• Task instructions: Would you transcribe the entries below word for word, omitting all images?

:: Entries supplied ::

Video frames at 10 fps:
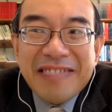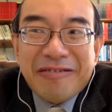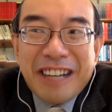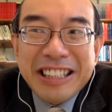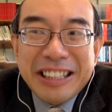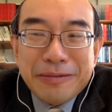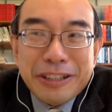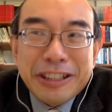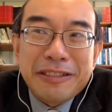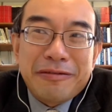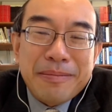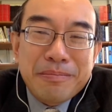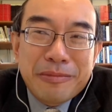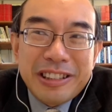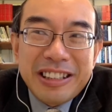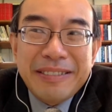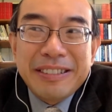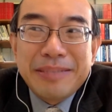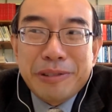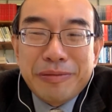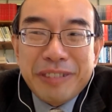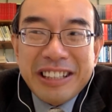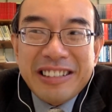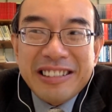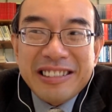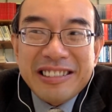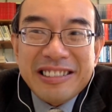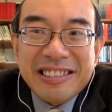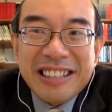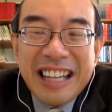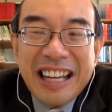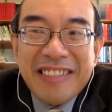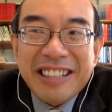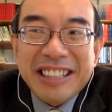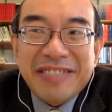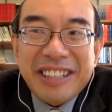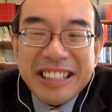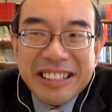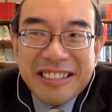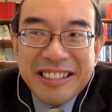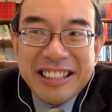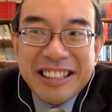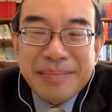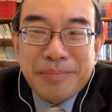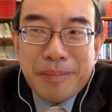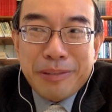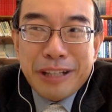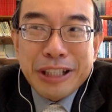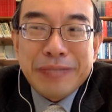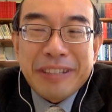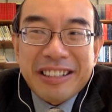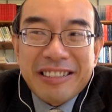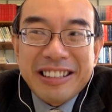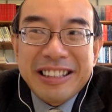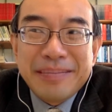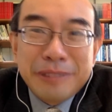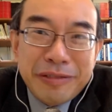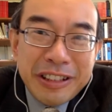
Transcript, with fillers: vice versa, when Muslims move into areas where there's a Christian population, where Christians move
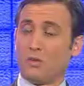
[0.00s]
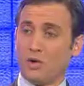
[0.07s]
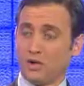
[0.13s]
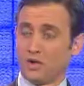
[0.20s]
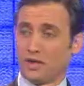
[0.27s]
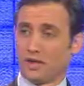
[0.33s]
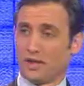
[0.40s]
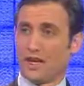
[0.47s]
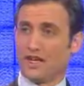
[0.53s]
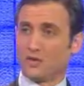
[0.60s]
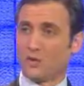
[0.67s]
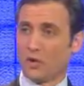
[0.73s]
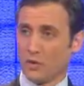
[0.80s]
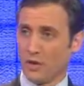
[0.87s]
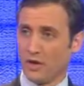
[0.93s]
and shut case
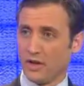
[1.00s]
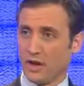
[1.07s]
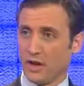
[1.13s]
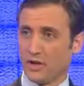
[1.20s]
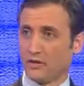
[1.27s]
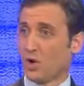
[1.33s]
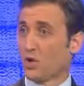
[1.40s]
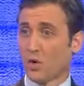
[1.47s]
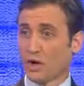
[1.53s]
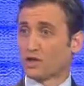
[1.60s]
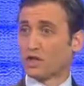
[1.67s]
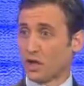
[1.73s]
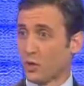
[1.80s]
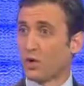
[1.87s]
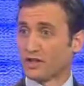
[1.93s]
one way or the other. No
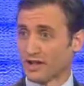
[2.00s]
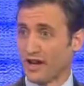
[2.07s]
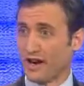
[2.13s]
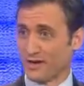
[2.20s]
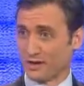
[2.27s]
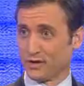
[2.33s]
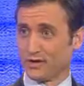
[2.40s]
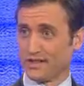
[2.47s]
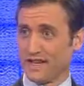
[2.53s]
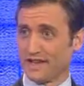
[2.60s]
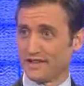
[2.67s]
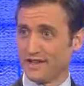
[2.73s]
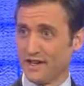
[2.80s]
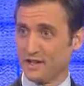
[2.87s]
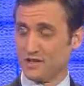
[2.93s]
question there was character
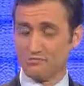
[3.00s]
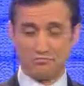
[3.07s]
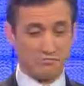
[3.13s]
assassination.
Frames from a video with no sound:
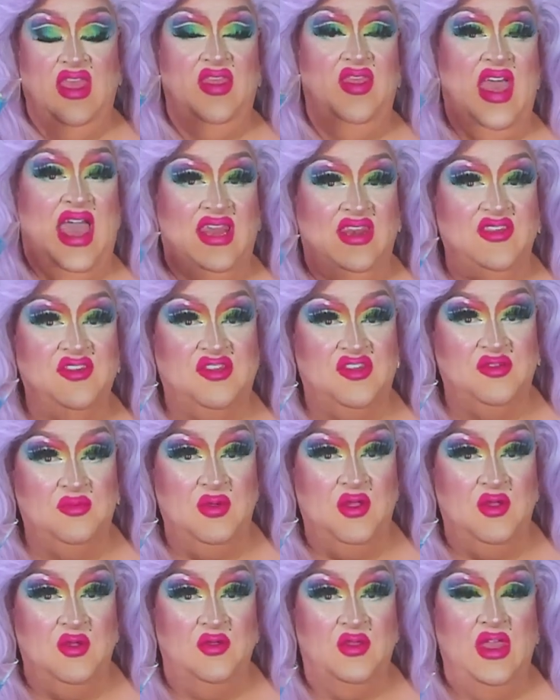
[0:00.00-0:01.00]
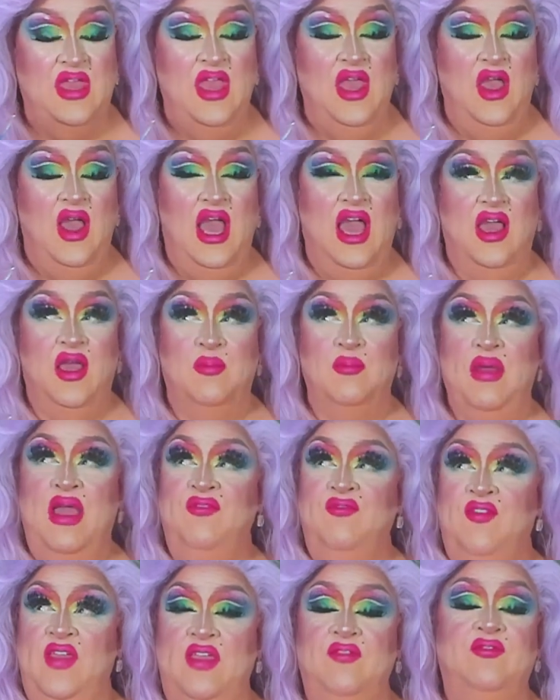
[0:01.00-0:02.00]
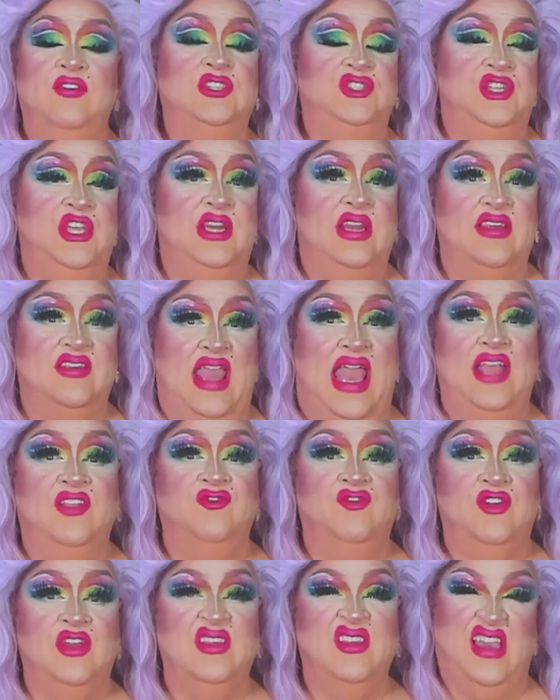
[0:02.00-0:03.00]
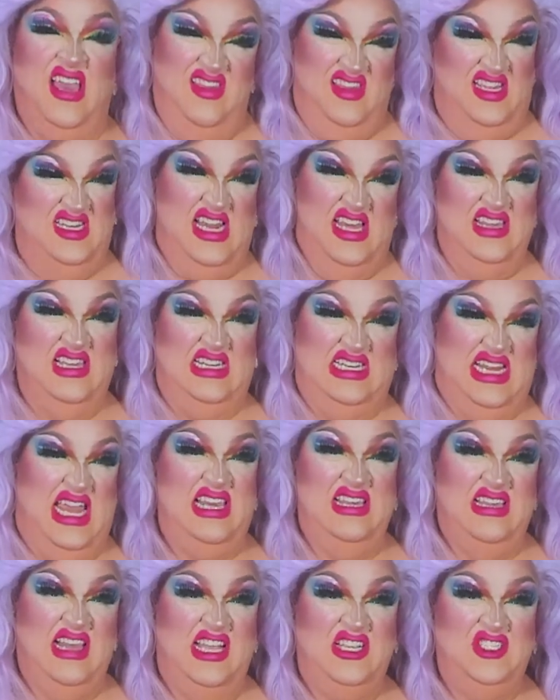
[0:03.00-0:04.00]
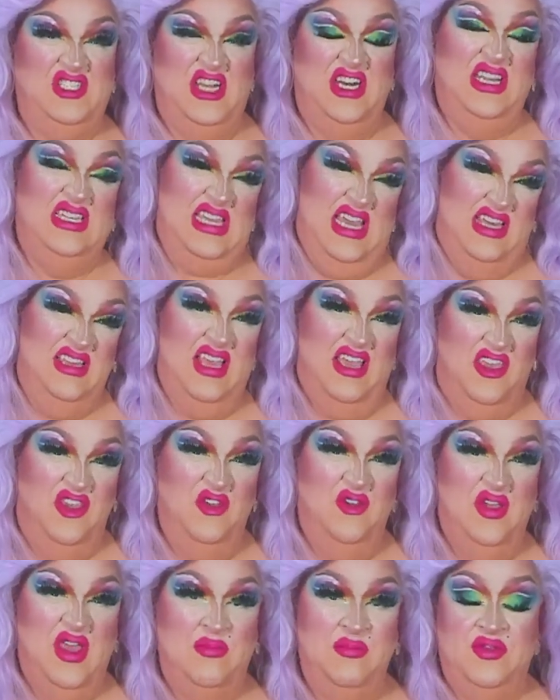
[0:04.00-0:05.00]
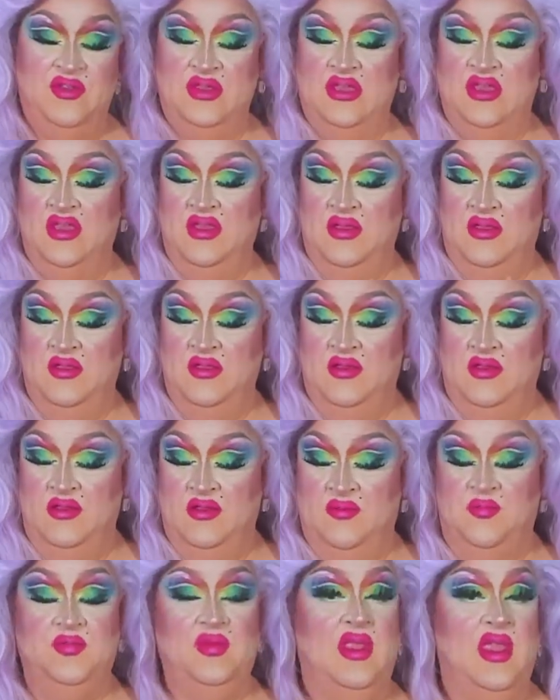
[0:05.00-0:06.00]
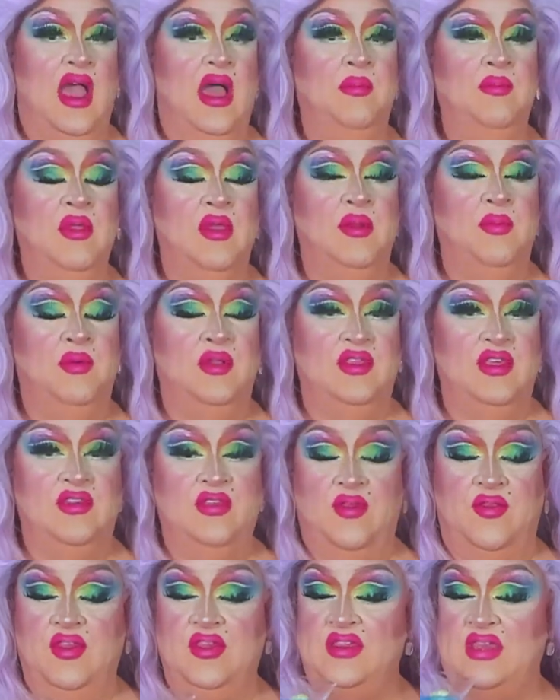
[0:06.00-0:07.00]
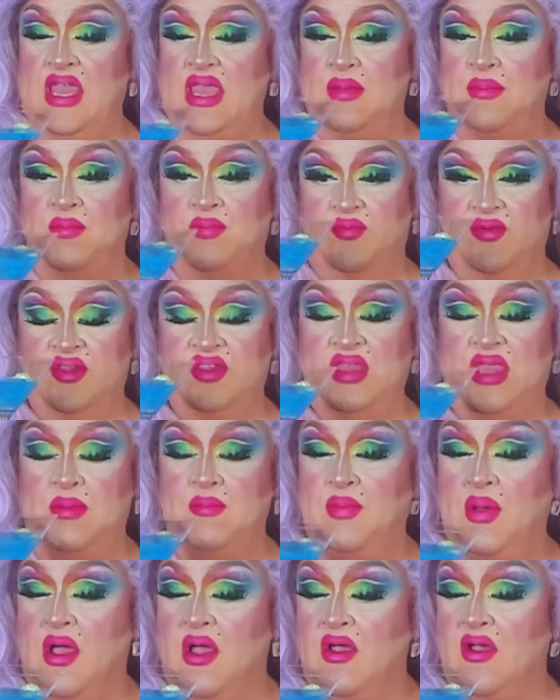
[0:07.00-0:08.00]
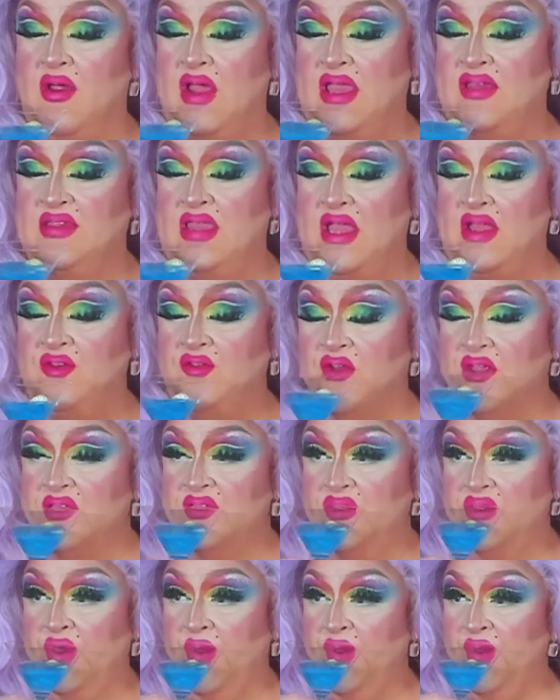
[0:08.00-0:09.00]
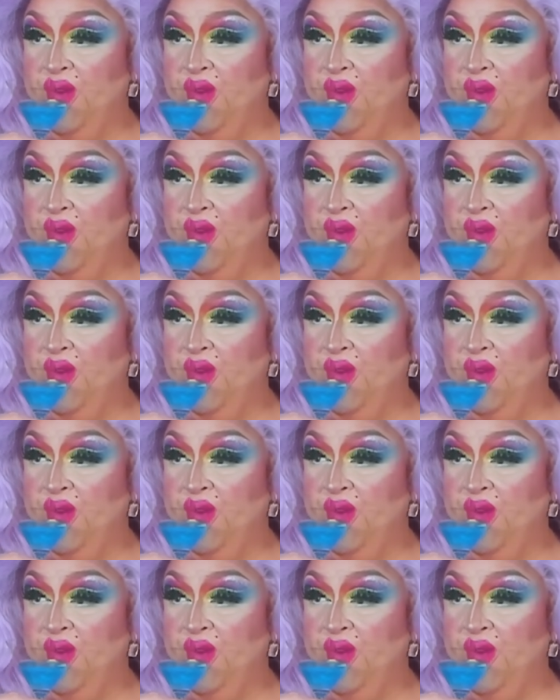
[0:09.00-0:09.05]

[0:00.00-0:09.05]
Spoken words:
That is smooth. My favorite gin is Hendrick's because it doesn't taste like gin. It tastes like cucumbers. I'm going to put this on the same par as Hendrick's.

:::

• Exercise output:
Video frames at 10 fps:
Transcript, with fillers: vice versa, when Muslims move into areas where there's a Christian population, where Christians move
[0.00s]
[0.07s]
[0.13s]
[0.20s]
[0.27s]
[0.33s]
[0.40s]
[0.47s]
[0.53s]
[0.60s]
[0.67s]
[0.73s]
[0.80s]
[0.87s]
[0.93s]
and shut case
[1.00s]
[1.07s]
[1.13s]
[1.20s]
[1.27s]
[1.33s]
[1.40s]
[1.47s]
[1.53s]
[1.60s]
[1.67s]
[1.73s]
[1.80s]
[1.87s]
[1.93s]
one way or the other. No
[2.00s]
[2.07s]
[2.13s]
[2.20s]
[2.27s]
[2.33s]
[2.40s]
[2.47s]
[2.53s]
[2.60s]
[2.67s]
[2.73s]
[2.80s]
[2.87s]
[2.93s]
question there was character
[3.00s]
[3.07s]
[3.13s]
assassination.
Frames from a video with no sound:
[0:00.00-0:01.00]
[0:01.00-0:02.00]
[0:02.00-0:03.00]
[0:03.00-0:04.00]
[0:04.00-0:05.00]
[0:05.00-0:06.00]
[0:06.00-0:07.00]
[0:07.00-0:08.00]
[0:08.00-0:09.00]
[0:09.00-0:09.05]

[0:00.00-0:09.05]
Spoken words:
That is smooth. My favorite gin is Hendrick's because it doesn't taste like gin. It tastes like cucumbers. I'm going to put this on the same par as Hendrick's.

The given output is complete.